All of lore.kernel.org
 help / color / mirror / Atom feed
* Cycle of send/receive for backup/restore is incomplete...
@ 2014-04-23 22:30 Robert White
  2014-04-24  4:28 ` Brendan Hide
  0 siblings, 1 reply; 4+ messages in thread
From: Robert White @ 2014-04-23 22:30 UTC (permalink / raw)
  To: linux-btrfs

So the backup/restore system described using snapshots is incomplete 
because the final restore is a copy operation. As such, the act of 
restoring from the backup will require restarting the entire backup 
cycle because the copy operation will scramble the metadata consanguinity.

The real choice is to restore by sending the snapshot back via send and 
receive so that all the UIDs and metadata continue to match up.

But there's no way to "promote" the final snapshot to a non-snapshot 
subvolume identical to the one made by the original btrfs subvolume 
create operation.

Consider a file system with __System as the default mount (e.g. btrfs 
subvolume create /__System). You make a snapshot (btrfs sub snap -r 
/__System /__System_BACKUP). Then you send the backup to another file 
system with send receive. Nothing new here.

The thing is, if you want to restore from that backup, you'd 
send/receive /__System_BACKUP to the new/restore drive. But that 
snapshot is _forced_ to be read only. So then your only choice is to 
make a writable snapshot called /__System. At this point you have a tiny 
problem, the three drives aren't really the same.

The __System and __System_BACKUP on the final drive are subvolumes of /, 
while on the original system / and /__System were full subvolumes.

It's dumb, it's a tiny difference, but it's annoying. There needs to be 
a way to promote /__System to a non-snapshot status.
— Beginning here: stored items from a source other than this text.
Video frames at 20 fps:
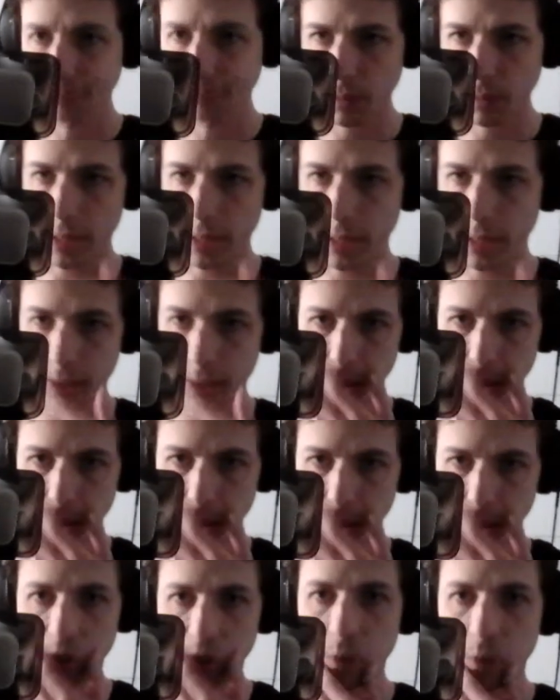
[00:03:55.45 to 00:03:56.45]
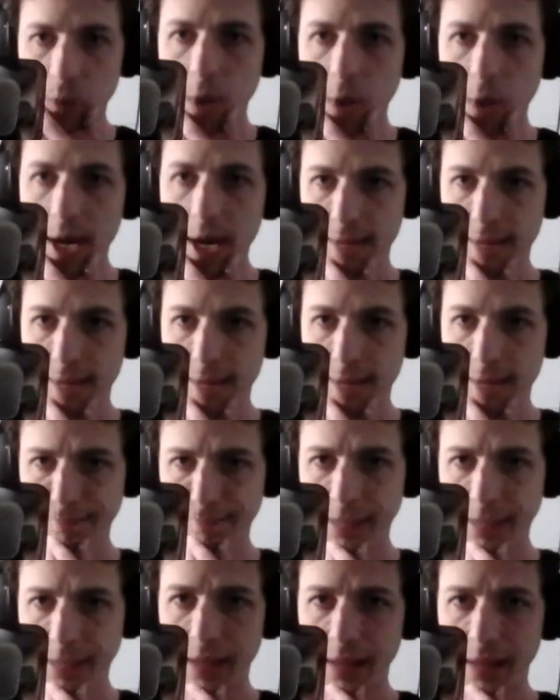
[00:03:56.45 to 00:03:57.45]
because there's some running
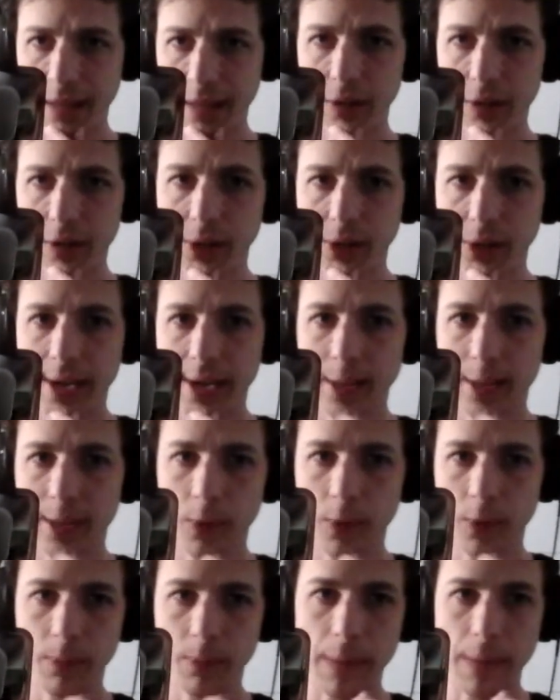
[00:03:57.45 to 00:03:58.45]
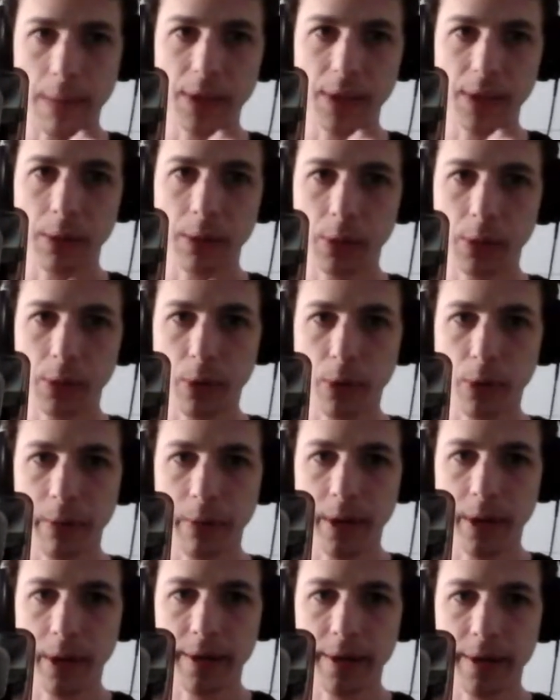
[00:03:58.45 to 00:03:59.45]
in this act. Oh, I missed the most important
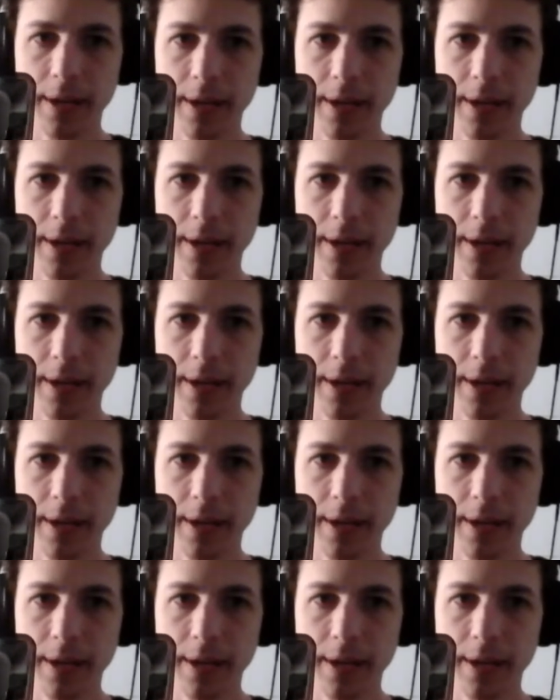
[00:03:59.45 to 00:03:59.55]
part.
If you look at the output of "btrfs subvolume list -s /" on the various 
drives it's not possible to end up with the exact same system as the 
original.

There needs to be either an option to btrfs subvolume create that takes 
a snapshot as an argument to base the new device on, or an option to 
receive that will make a read-write non-snapshot subvolume.

Ideally, from "HOST_A":

mkfs.btrfs /dev/sda  # main device
mount /dev/sda /drivea
cd /drivea
btrfs subvolume create __System
btrfs subvolume set-default __System
#//* use system with __System as root *//
mount -o subvol=/ /dev/sda /drivea
cd /drivea
btrfs subvolume snapshot -r __System __System_BACKUP

mkfs.btrfs /dev/sdb # some backup device (presumably shared here)
mount /dev/sdb /driveb
cd /driveb
btrfs subvolume create HOST_A # host specific region
cd HOST_A
btrfs send /drivea/__System_BACKUP | btrfs receive /driveb/HOST_A
# etc.

## Restoring drive.
mkfs.btrfs /dev/sdc
mount /dev/sdc /drivec
mount /dev/sdb /driveb
btrfs send /driveb/HOST_A/__System_BACKUP | btrfs receive /drivec

## What I've been doing is create a non read-only snapshot of
##   the backup snapshot. But this is now _not_ identical to the
##   original /drivea because __System is listed as a snapshot
##   not a subvolume.
cd /drivec
btrfs subvolume snapshot __System_BACKUP __System

## So Ideally I should instead be able to do
btrfs subvolume create -model /drivec/__System_BACKUP /drivec/__System

## Or I should have been able to do
btrfs send /driveb/HOST_A/__System_BACKUP |
   btrfs subvolume create --receive /drivec/__System

## Or a promote/populate option that takes the writable snapshot and
##   and rearranges its flags and the various connections to other
##   snapshots. e.g. properly handling __System_BACKUP et. al.
##   when doing something like:
btrfs subvolume promote __System


The real goal here is that the well designed system is going to use 
incremental backups. If there's a copy operation used then the whole 
HOST_A hierarchy would need to be recreated, which lowers the integrity 
of the whole backup cycle by interrupting the history.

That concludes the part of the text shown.